MCPSERV.CLUB
Rishavv007

Wikipedia Summary MCP Server

MCP Server

FastAPI MCP server delivering Wikipedia summaries via Colab and Ngrok

Stale(50)
0stars
2views
Updated Mar 16, 2025

About

A Model Context Protocol server built with FastAPI that fetches Wikipedia summaries for AI assistants, enabling quick deployment on Google Colab and exposure through Ngrok.

Capabilities

Resources
Access data sources
Tools
Execute functions
Prompts
Pre-built templates
Sampling
AI model interactions

Wikipedia MCP Server in Action

The MCP‑Wikipedia‑API‑Server is a lightweight, MCP‑compatible service that bridges AI assistants with the vast knowledge base of Wikipedia. By exposing a single, well‑defined endpoint that returns concise article summaries, it allows conversational agents to answer factual questions in real time without hard‑coding encyclopedic data into the model itself. This addresses a common limitation of large language models: their knowledge is static and limited to the data they were trained on. With this server, an assistant can pull up‑to‑date information from Wikipedia whenever a user asks about a current event, a niche topic, or a historical figure.

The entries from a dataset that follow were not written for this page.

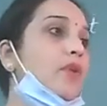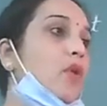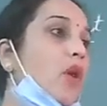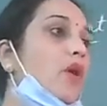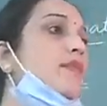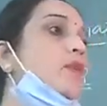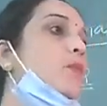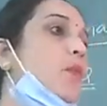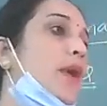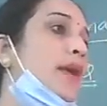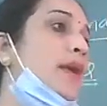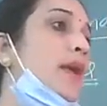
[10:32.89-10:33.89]
your
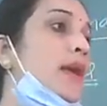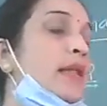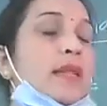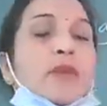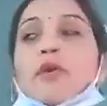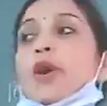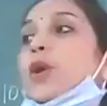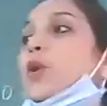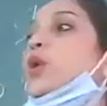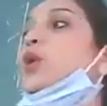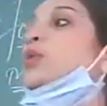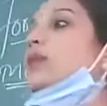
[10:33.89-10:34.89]
viewpoint, that what
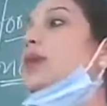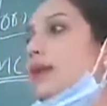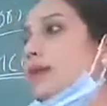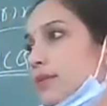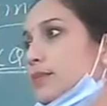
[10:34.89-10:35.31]
do you think?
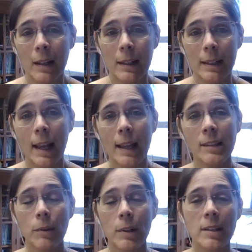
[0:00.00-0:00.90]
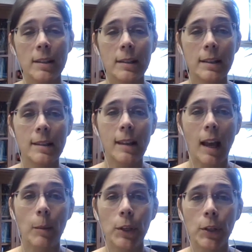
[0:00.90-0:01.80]
The next question is,
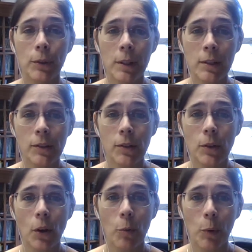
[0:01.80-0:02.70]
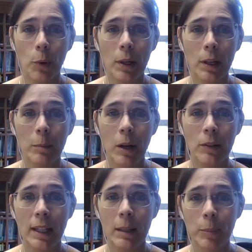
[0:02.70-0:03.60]
I'm curious to know more about
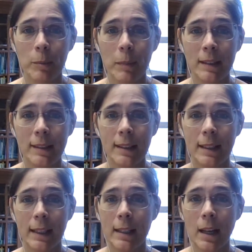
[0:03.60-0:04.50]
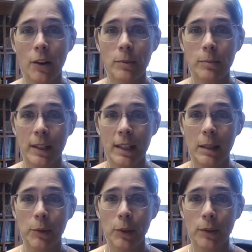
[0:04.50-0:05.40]
implementing an in-house breeding
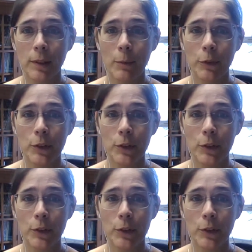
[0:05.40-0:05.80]
program for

At its core, the server is built on FastAPI, which provides fast request handling and automatic OpenAPI documentation. The implementation leverages the public Wikipedia API to retrieve article snippets, ensuring that responses are accurate and formatted consistently. The service is packaged as an MCP server so that it can be queried using the same tooling and protocols that other AI assistants rely on. This means developers can plug it into existing MCP workflows with minimal friction, treating Wikipedia lookups like any other external tool call.

Key capabilities include:

  • Dynamic query handling: Accepts arbitrary search terms and returns the first paragraph of the corresponding Wikipedia page, or a friendly error if no match is found.
  • Scalable deployment: The repository demonstrates how to spin up the server in a Google Colab notebook and expose it publicly via Ngrok, enabling rapid prototyping without needing dedicated infrastructure.
  • MCP compliance: By adhering to the Model Context Protocol, the server can be discovered and invoked by AI assistants that support MCP, allowing seamless integration into multi‑tool pipelines.

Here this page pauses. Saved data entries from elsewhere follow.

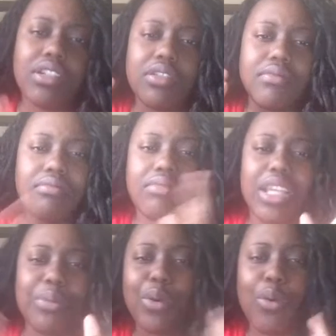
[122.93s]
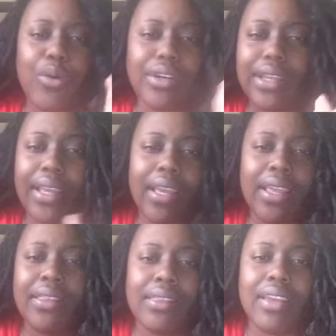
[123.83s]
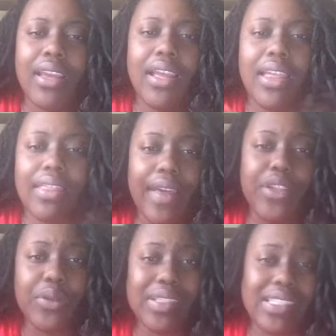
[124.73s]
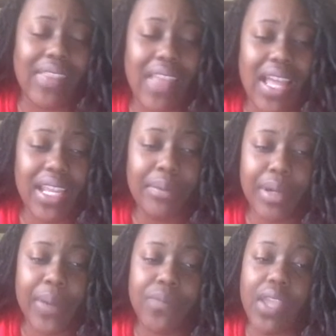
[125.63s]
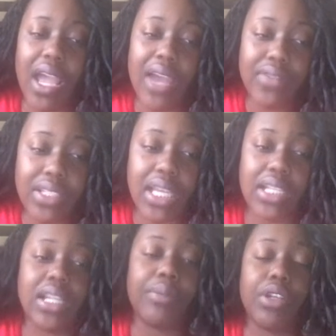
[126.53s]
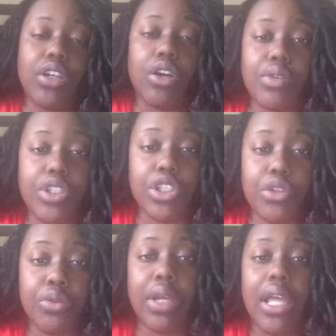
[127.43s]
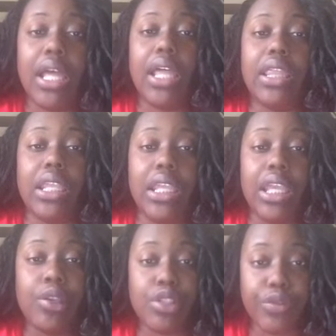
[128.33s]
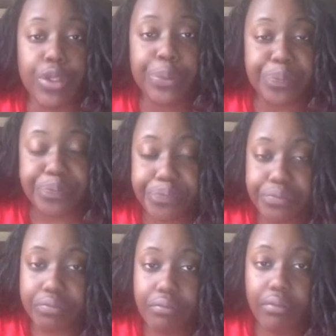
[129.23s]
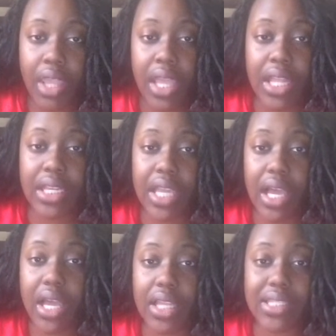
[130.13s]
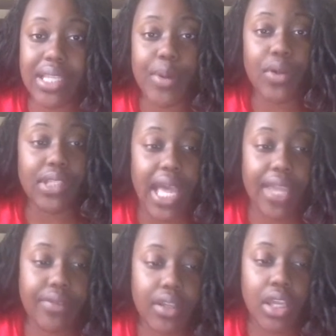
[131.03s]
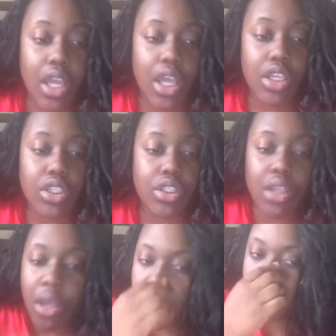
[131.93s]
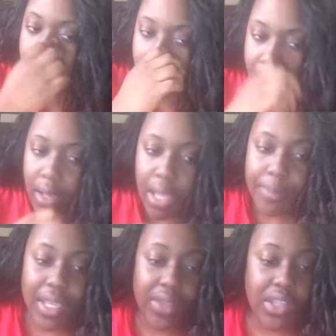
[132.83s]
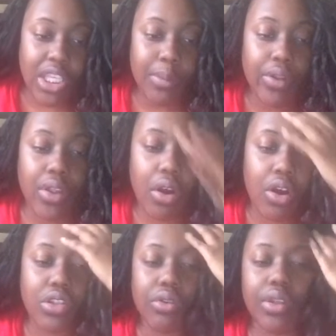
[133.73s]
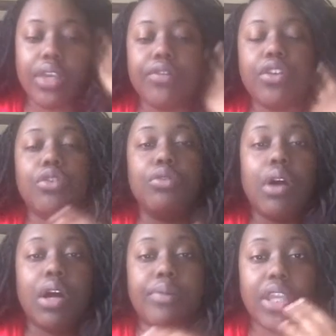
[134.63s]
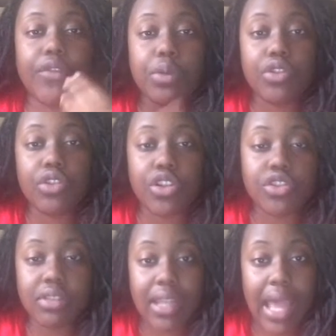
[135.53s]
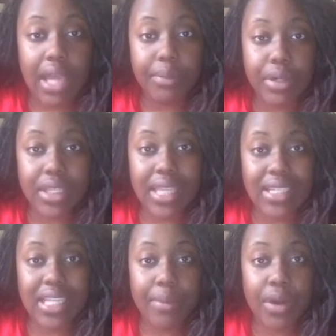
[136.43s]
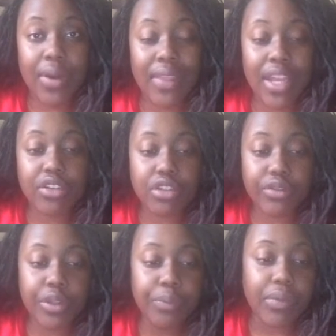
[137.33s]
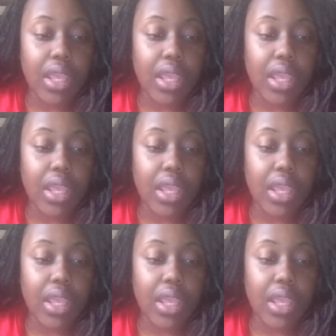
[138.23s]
just keep recording it and then you can send that in. But I've decided that I'm going to go and do the interview and the demo live. So in the email, they also give you instructions on how to book that demo and that interview.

Typical use cases span from educational chatbots that need to provide quick facts, to customer support agents that must reference product documentation hosted on Wikipedia, or even research assistants that aggregate up‑to‑date literature summaries. Because the server runs independently of the AI model, it can be updated or replaced without retraining the assistant, offering a clean separation of concerns.

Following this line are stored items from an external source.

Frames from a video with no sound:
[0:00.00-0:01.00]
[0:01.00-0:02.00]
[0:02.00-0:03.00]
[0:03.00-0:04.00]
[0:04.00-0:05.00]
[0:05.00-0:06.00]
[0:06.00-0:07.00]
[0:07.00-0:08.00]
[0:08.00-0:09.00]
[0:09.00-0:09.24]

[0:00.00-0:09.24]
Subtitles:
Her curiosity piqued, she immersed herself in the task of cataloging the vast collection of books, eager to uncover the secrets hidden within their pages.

The standout advantage lies in its zero‑maintenance, on‑demand knowledge retrieval. Developers can integrate the server into their AI workflows by simply adding a tool definition that points to the Ngrok URL. From there, an assistant can fetch and embed Wikipedia content on demand, enriching conversations with verified information while keeping the model lightweight. This makes the MCP‑Wikipedia‑API‑Server an invaluable asset for any project that requires reliable, current factual data without compromising on speed or developer experience.